Assignment: Report every line below that holds the word "Silent".
[[ Task input open ]]
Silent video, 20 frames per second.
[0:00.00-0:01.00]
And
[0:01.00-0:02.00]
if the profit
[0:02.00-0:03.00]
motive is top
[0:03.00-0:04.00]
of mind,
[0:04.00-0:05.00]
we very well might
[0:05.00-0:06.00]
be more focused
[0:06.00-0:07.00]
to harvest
[[ Task input closed ]]
[[ Task input open ]]
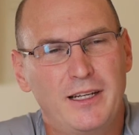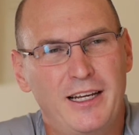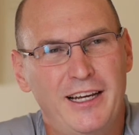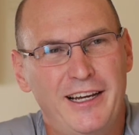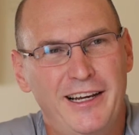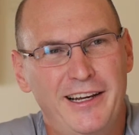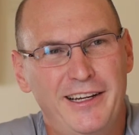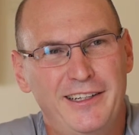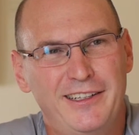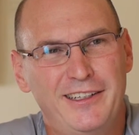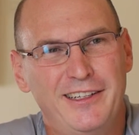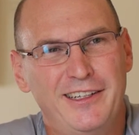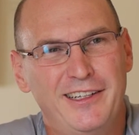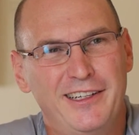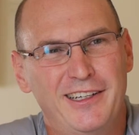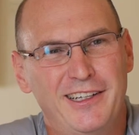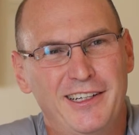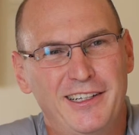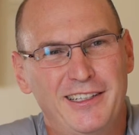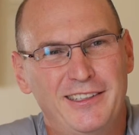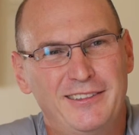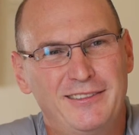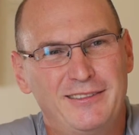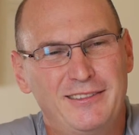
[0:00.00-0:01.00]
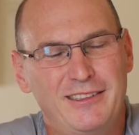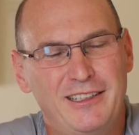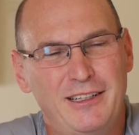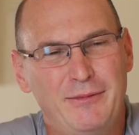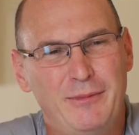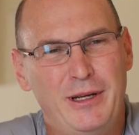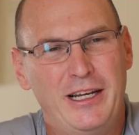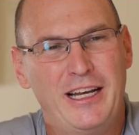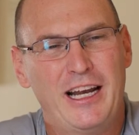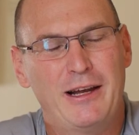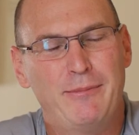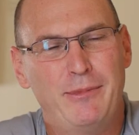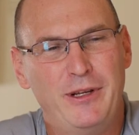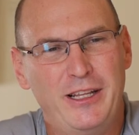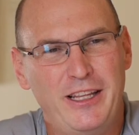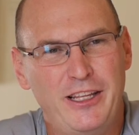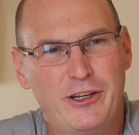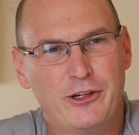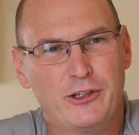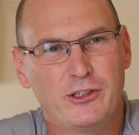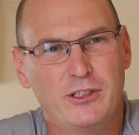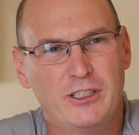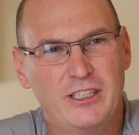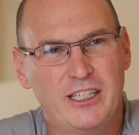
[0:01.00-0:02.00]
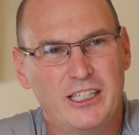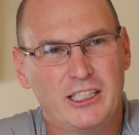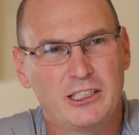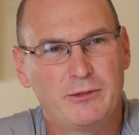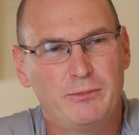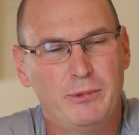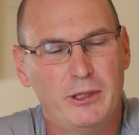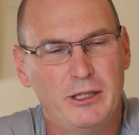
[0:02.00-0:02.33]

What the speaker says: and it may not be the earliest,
[[ Task input closed ]]
[[ Task input open ]]
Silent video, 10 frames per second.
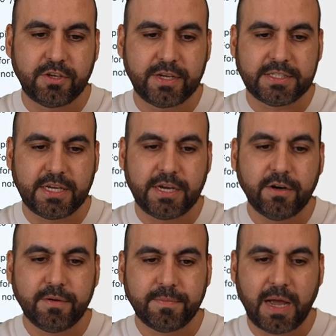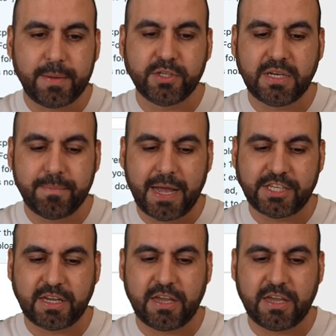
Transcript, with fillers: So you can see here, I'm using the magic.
[[ Task input closed ]]
Your response:
Silent video, 20 frames per second.
Silent video, 10 frames per second.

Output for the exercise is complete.